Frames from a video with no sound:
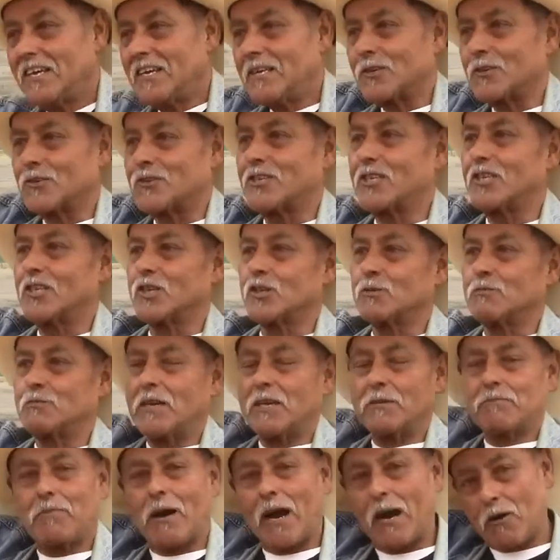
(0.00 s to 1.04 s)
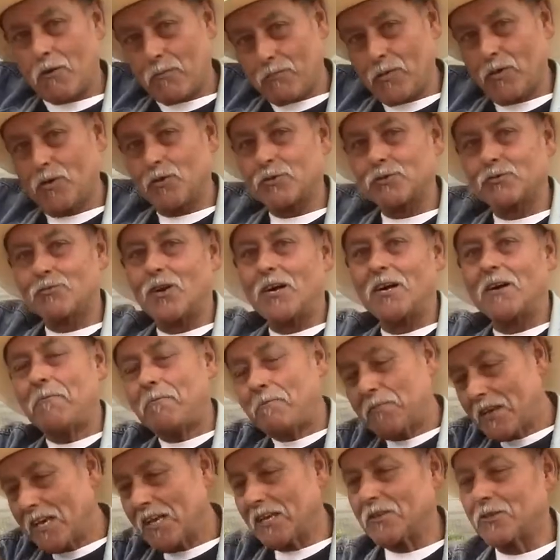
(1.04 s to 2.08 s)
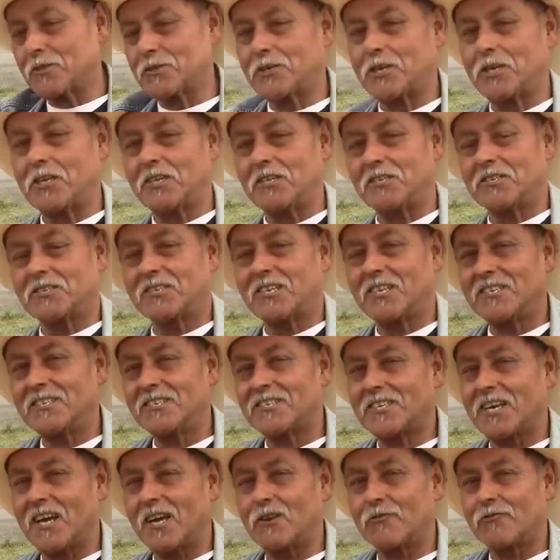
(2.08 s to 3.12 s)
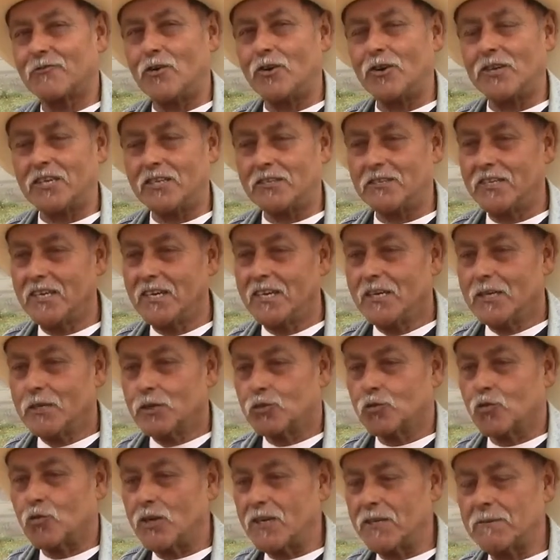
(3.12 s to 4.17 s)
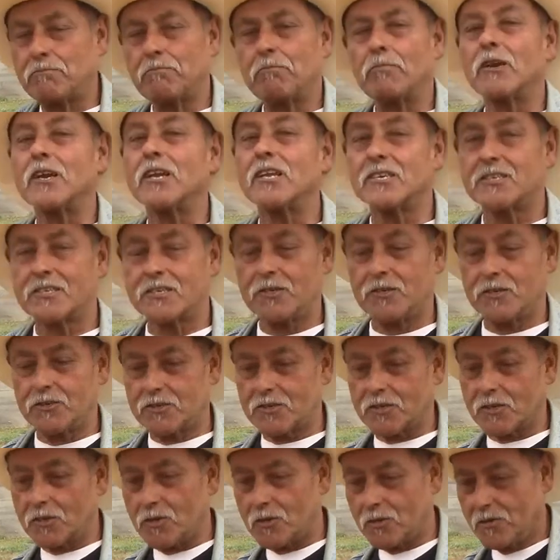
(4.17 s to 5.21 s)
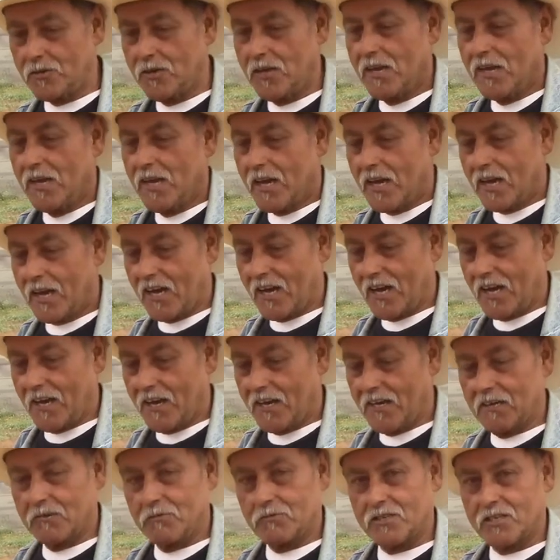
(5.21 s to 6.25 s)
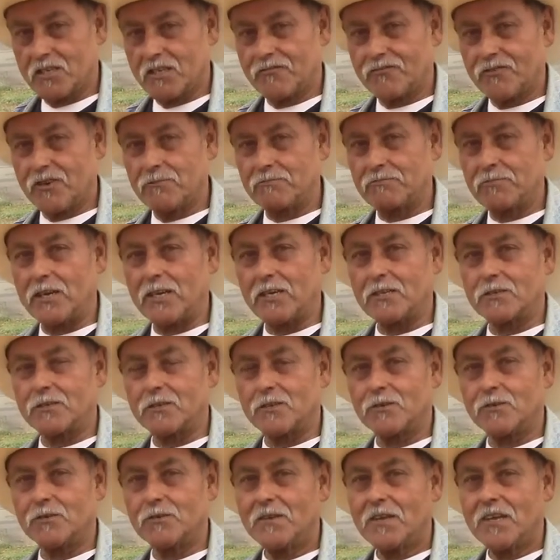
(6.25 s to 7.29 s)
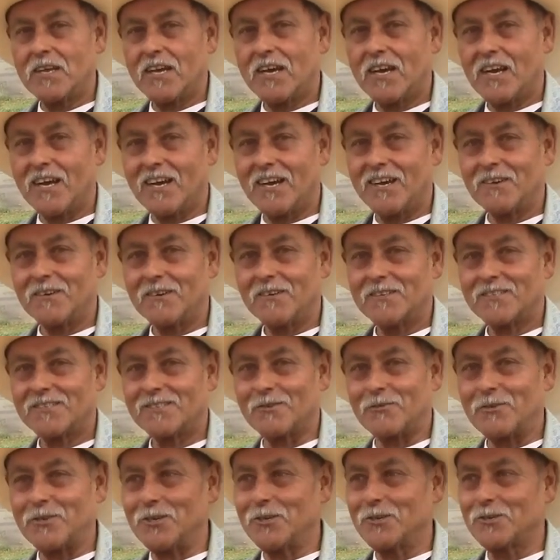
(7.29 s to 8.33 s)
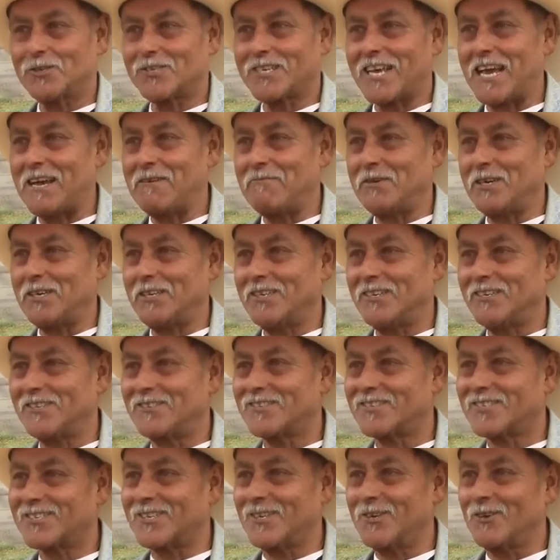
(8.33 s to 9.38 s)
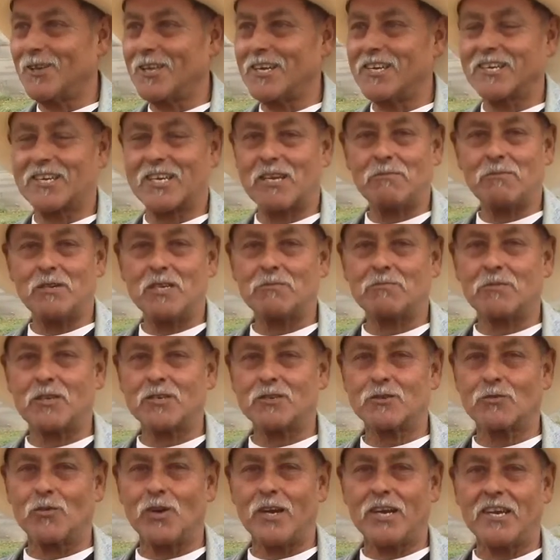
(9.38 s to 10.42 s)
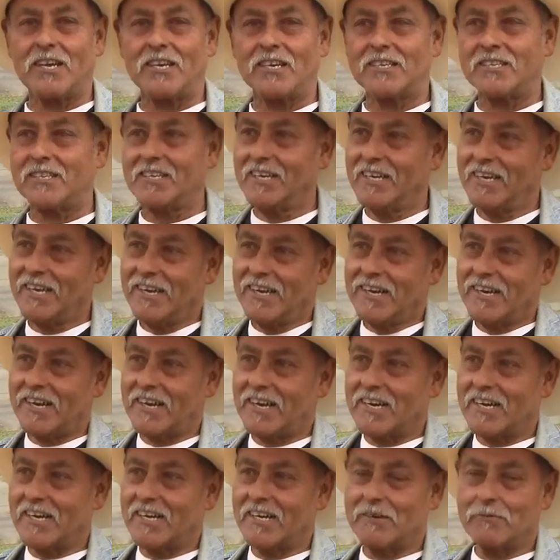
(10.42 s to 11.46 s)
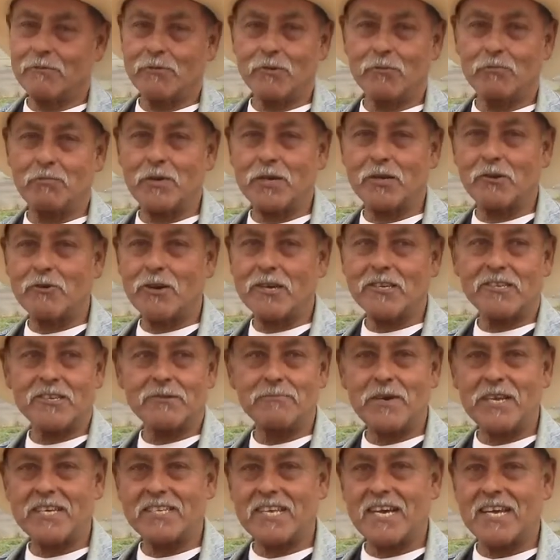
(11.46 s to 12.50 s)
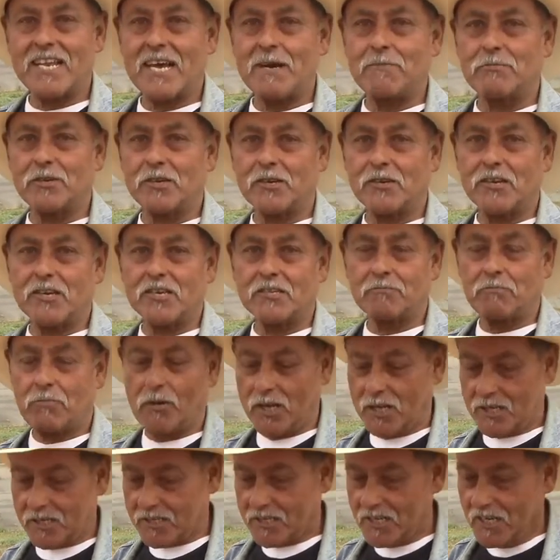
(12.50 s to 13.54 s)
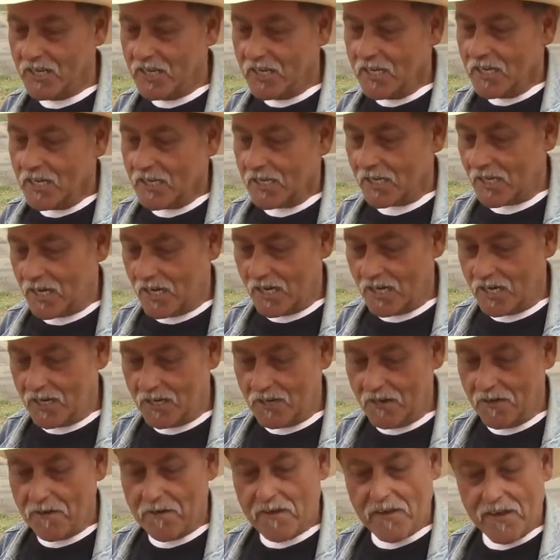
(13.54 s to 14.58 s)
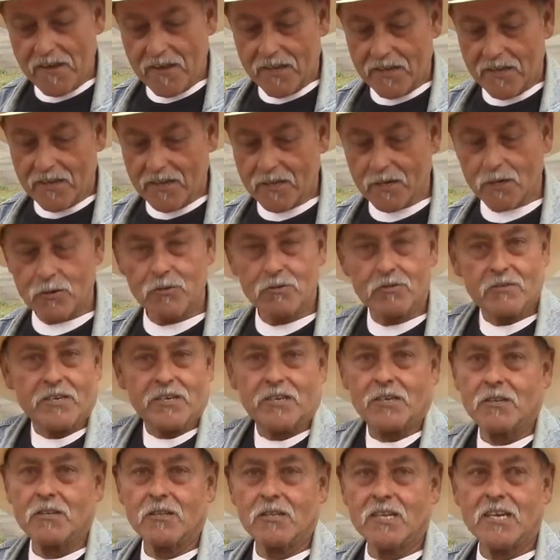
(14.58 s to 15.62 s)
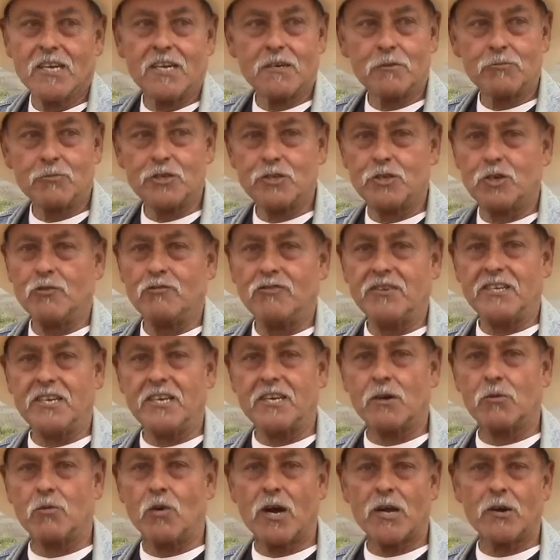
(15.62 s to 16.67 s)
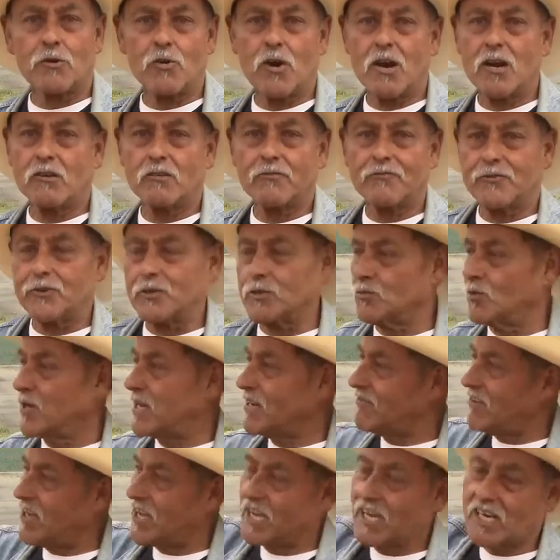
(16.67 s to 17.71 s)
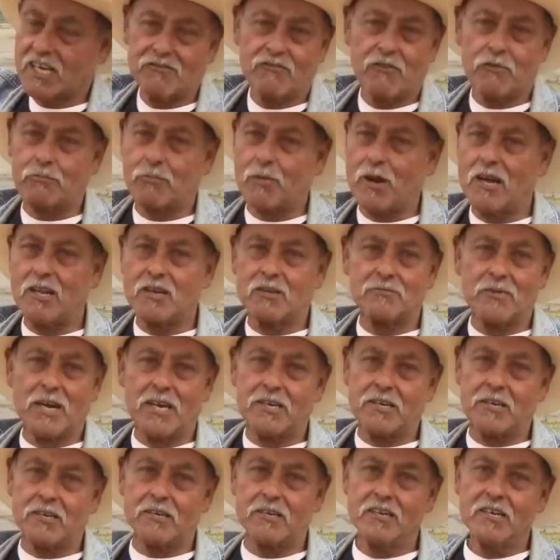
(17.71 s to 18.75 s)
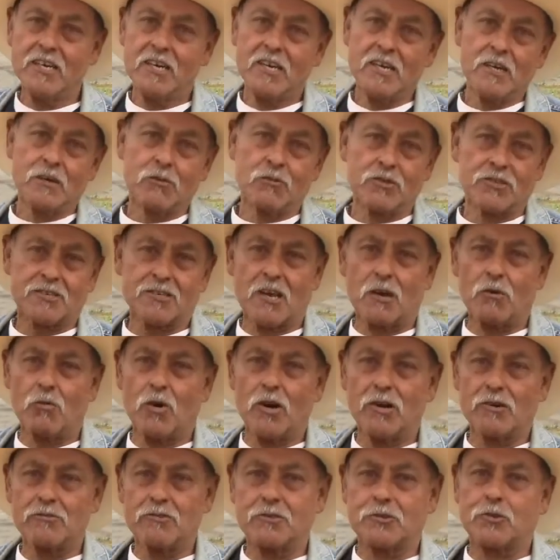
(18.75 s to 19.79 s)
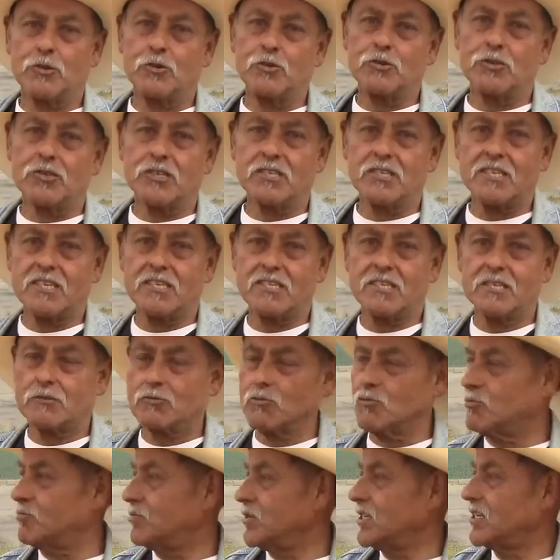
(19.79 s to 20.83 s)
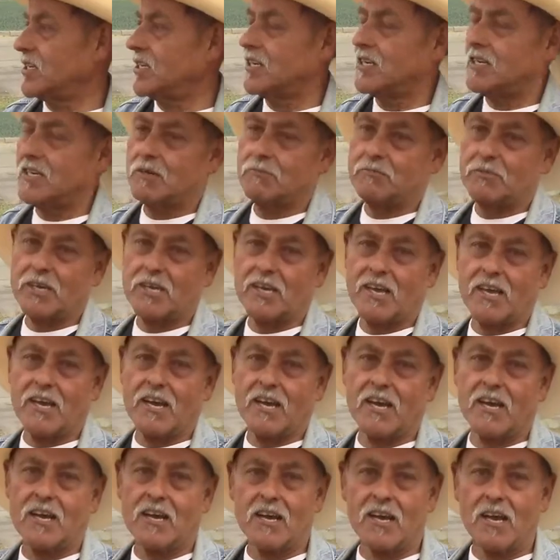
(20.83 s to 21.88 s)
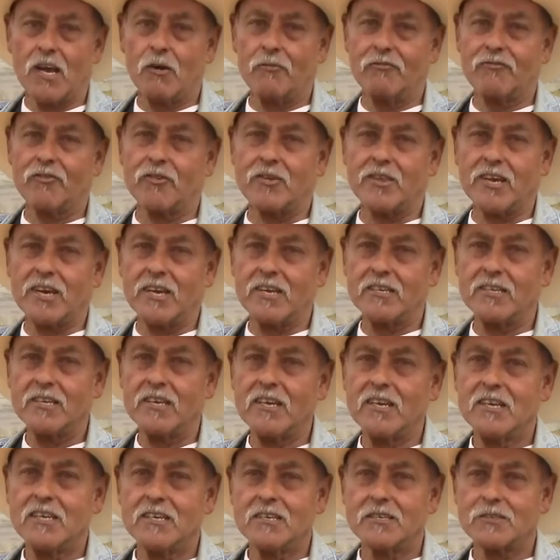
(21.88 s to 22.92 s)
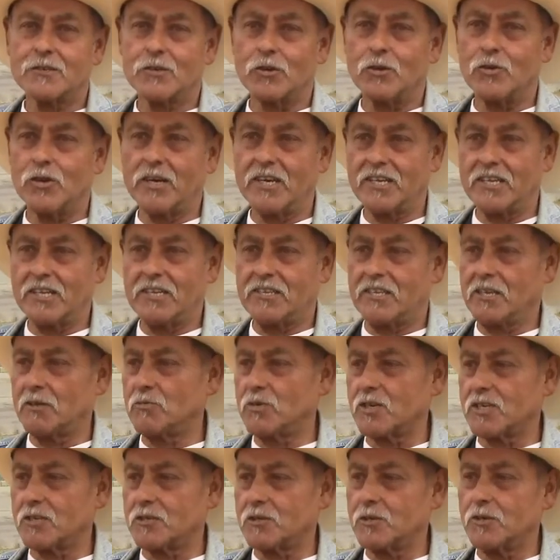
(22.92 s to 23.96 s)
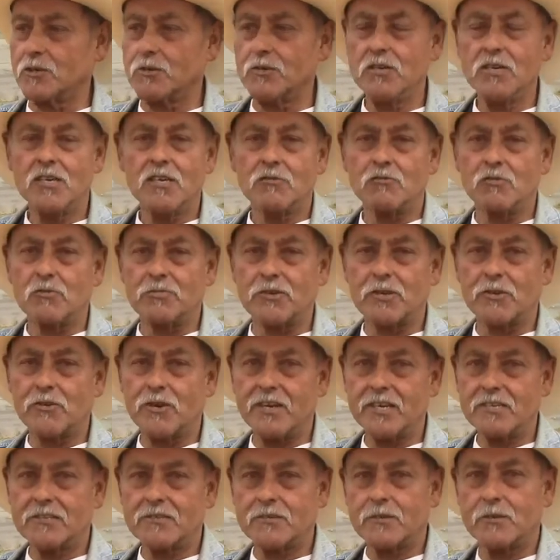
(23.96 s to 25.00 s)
You see those big power poles. Well, you see it in the Salinas, California, 20 plus years ago. Uh, it was in the front page. So, uh, so we know salmon and steelhead are coming up this way, and uh, it would be great to make that happen again. Plus. Uh, it'll, it'll uh, rejuvenate our water aquifers. We have a heck of a problem out here with saltwater intrusion and this will be a, a big uh, help for that. So uh, anything we could do would be great.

Task to carry out.
Your task is to transcribe, exactly and without additions, every line from the one that contains "(16.67 s to 17.71 s)" to the end of the entries above, both included. Omit all pictures.

Exercise result.
(16.67 s to 17.71 s)
(17.71 s to 18.75 s)
(18.75 s to 19.79 s)
(19.79 s to 20.83 s)
(20.83 s to 21.88 s)
(21.88 s to 22.92 s)
(22.92 s to 23.96 s)
(23.96 s to 25.00 s)
You see those big power poles. Well, you see it in the Salinas, California, 20 plus years ago. Uh, it was in the front page. So, uh, so we know salmon and steelhead are coming up this way, and uh, it would be great to make that happen again. Plus. Uh, it'll, it'll uh, rejuvenate our water aquifers. We have a heck of a problem out here with saltwater intrusion and this will be a, a big uh, help for that. So uh, anything we could do would be great.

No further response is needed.